As Lisa hesitated, he said, “Perhaps you’ve other friends you’d rather go to the Gloucester Hotel with?” and a trace of the old sharp tones were there.

She flushed, remembering painfully that evening when she had been at that fabulous new hotel with Ellard.

“I’d like to go with you very much,” she said.

His face cleared, and he smiled again.

“Right, Lisa, your next free evening—and perhaps you could be a little less formal off duty?”

The idea of being less formal with Randall Carson made Lisa really smile, and for a heady moment they were in complete accord.

Sir Jules wasn’t happy about his wife’s jewelry.

“I know we’ve got the clip back, Annabel,” he barked at her, “but the fact remains, this carelessness of yours has got to stop. How could you lose the thing in the grounds? Rattling good thing Derek had his eyes open for once!”

“I didn’t lose it in the grounds,” Lady Frenton insisted angrily. After he was alone again, he made up his mind and sent for Derek. “Your mother says she didn’t wear the clip and couldn’t have dropped it in the grounds. Let’s have your story again, my boy.”
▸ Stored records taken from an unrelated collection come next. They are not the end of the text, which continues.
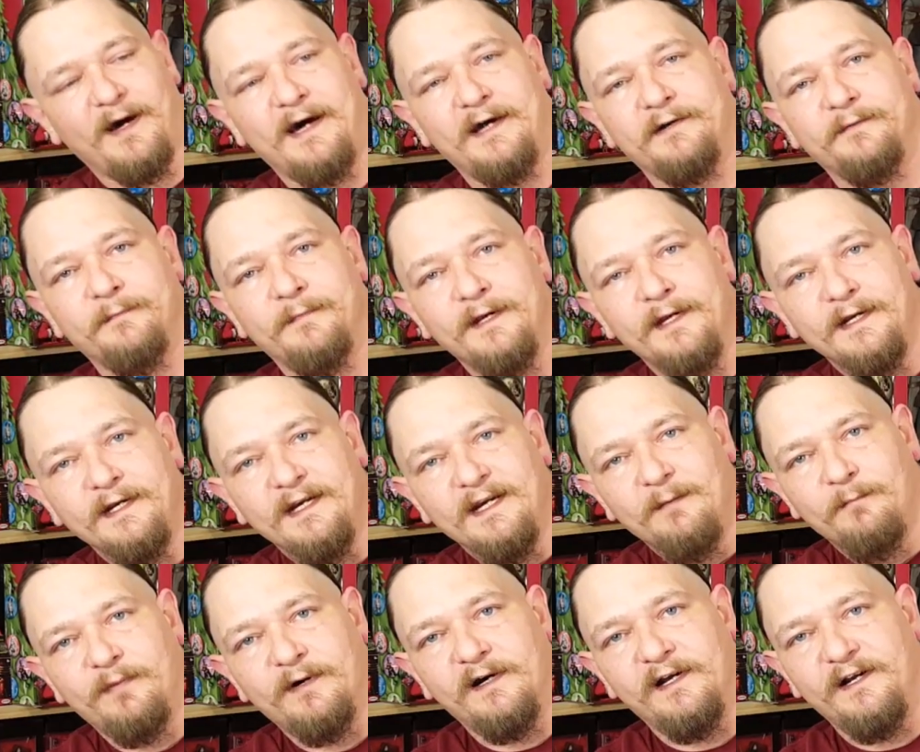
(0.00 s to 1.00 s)
bottom.
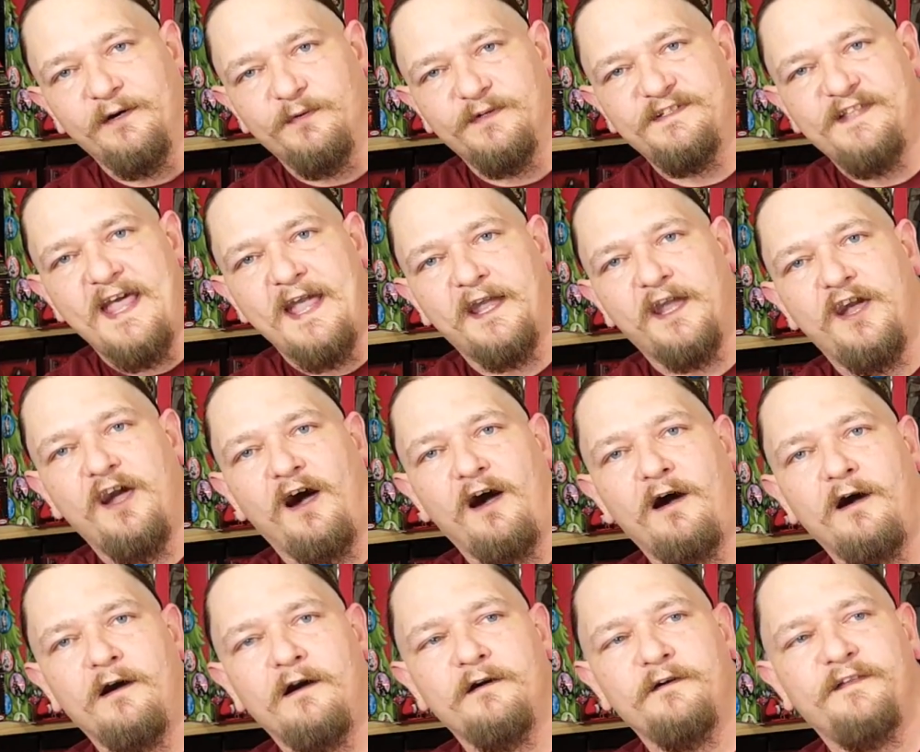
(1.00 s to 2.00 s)
But it was that
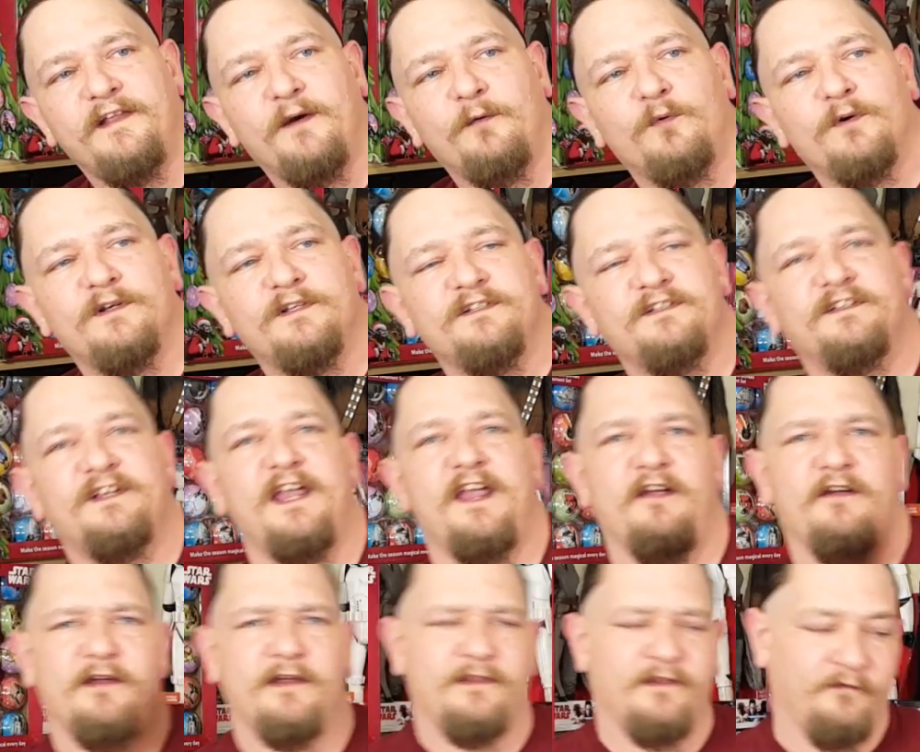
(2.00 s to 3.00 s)
guard that was
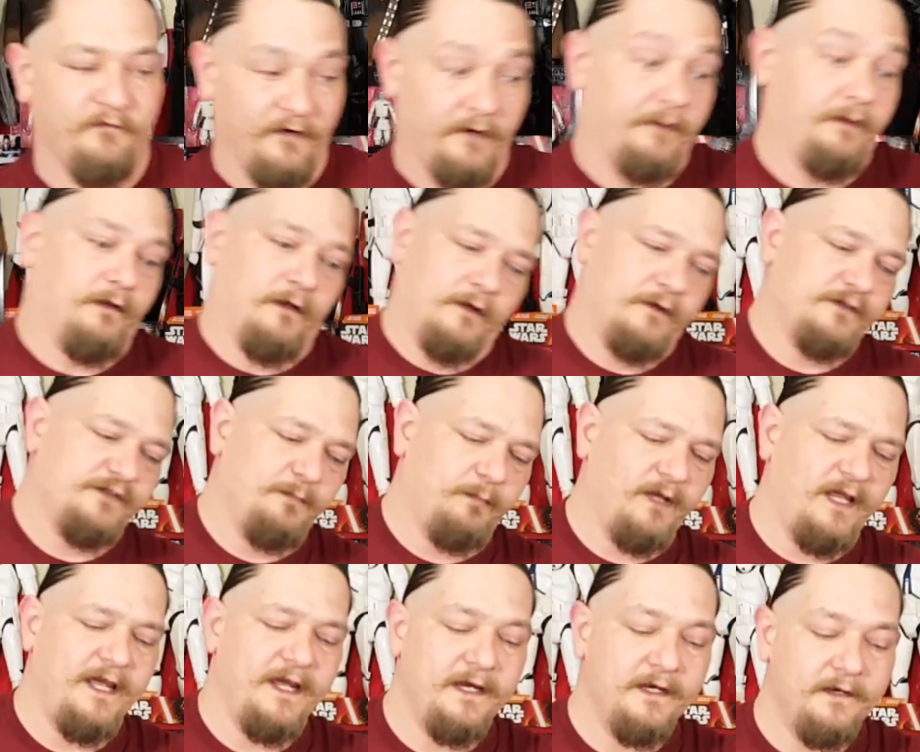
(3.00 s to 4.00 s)
carrying the very large
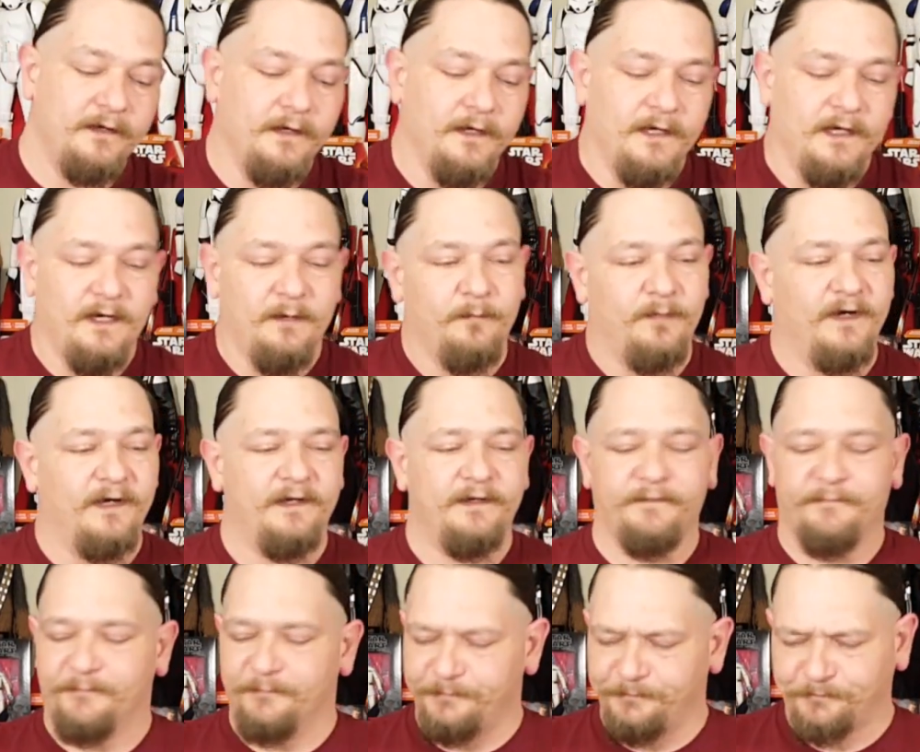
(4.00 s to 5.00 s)
blade.
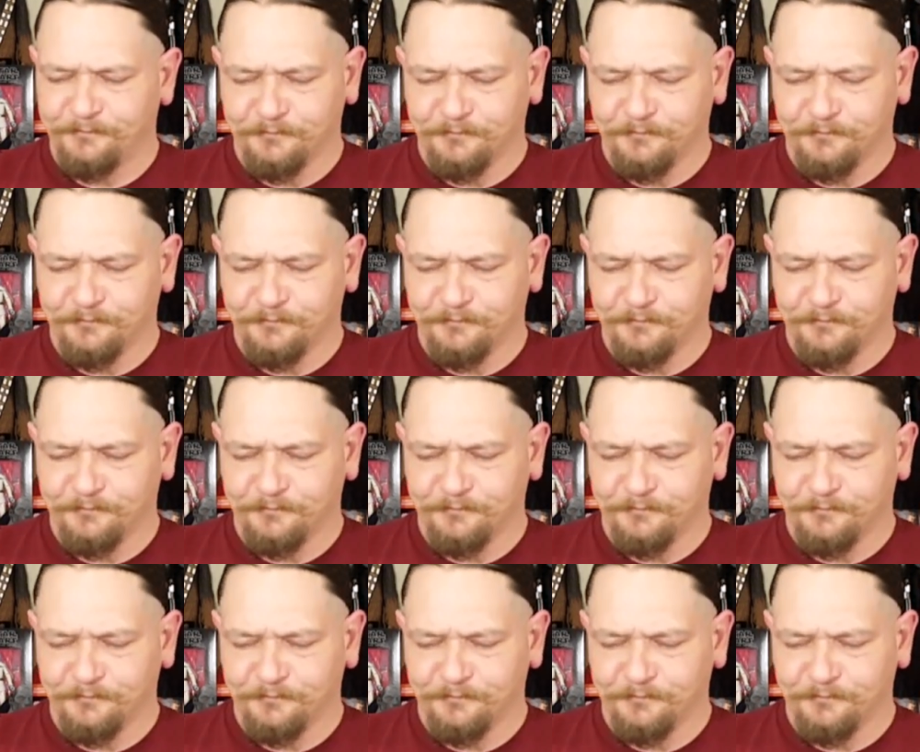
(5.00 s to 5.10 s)
But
“Oh, look, Dad, you’ve got the thing back safe and sound. Isn’t that enough?” Derek said, in exasperation.

“No, it isn’t! I mean to get to the bottom of it. Now where exactly did you find it in the grounds?”

“Well, if you must know,” Derek said reluctantly, “I didn’t, but someone else did and asked me to give it back. To clear the whole thing up quickly, I agreed. Now do let’s drop the subject, Dad.”

It was the worst thing he could have said. Sir Jules was onto the affair like a dog on the scent of a rat.

“Don’t talk to me like that!” he thundered. “I won’t let the subject rest until I absolutely get to the bottom of it! Now you tell me it wasn’t you who found it, but you told a lie at first. You said you did!”

“Only because I was asked to do so,” Derek muttered.

“By whom?” his father barked. “Who is this person who finds things and keeps in the background without even claiming the reward for finding and returning them? Mighty suspicious!”

“Look, you asked me to get Lisa back, and I have.”

Sir Jules’s expression broke, and he started to look surprised and pleased, when he realized that his son was sidetracking the issue. “What’s Lisa got to do with this theft?”

“We don’t know that it
was
a theft, Dad. I’m trying to tell you—it was Lisa who found it, and asked me to return it on the quiet.
Now
do you see?”


Lisa
did? Why should she want it kept quiet?”

“Because she was already in hot water because one of the children from the hospital fell into Mother’s lily pond. You know what Mother’s like if someone touches the lilies or the fish,” Derek said, shrugging. “Carson was onto Lisa—he’s always picking on her, it seems—and made her go back to the hospital, so she said for heaven’s sake don’t let anyone know I forgot to turn in that thing when I found it.”